⟨
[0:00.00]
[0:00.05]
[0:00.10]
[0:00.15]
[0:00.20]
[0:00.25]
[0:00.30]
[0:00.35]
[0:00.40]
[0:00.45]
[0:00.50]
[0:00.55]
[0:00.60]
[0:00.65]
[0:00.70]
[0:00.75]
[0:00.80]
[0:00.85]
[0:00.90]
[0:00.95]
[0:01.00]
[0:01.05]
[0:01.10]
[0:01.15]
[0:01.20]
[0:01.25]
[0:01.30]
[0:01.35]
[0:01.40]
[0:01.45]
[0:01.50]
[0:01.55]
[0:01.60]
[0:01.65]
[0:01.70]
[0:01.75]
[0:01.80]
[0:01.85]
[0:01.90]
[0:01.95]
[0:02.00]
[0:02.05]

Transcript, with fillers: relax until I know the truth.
⟩
⟨
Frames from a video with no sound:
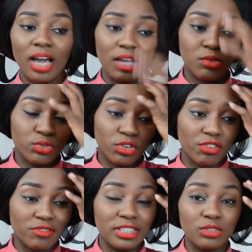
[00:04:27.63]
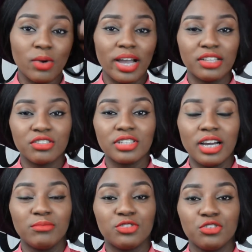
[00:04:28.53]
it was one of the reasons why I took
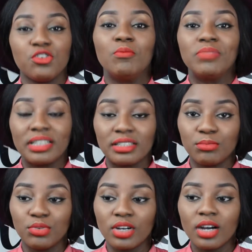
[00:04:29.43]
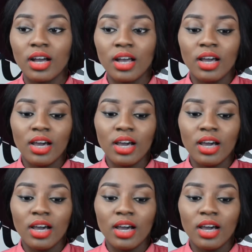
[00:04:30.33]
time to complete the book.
⟩
■ **Work order**:
Identify the lines of the entries containing the string "with". Copy each such line.

■ **Solved problem**:
Transcript, with fillers: relax until I know the truth.
Frames from a video with no sound:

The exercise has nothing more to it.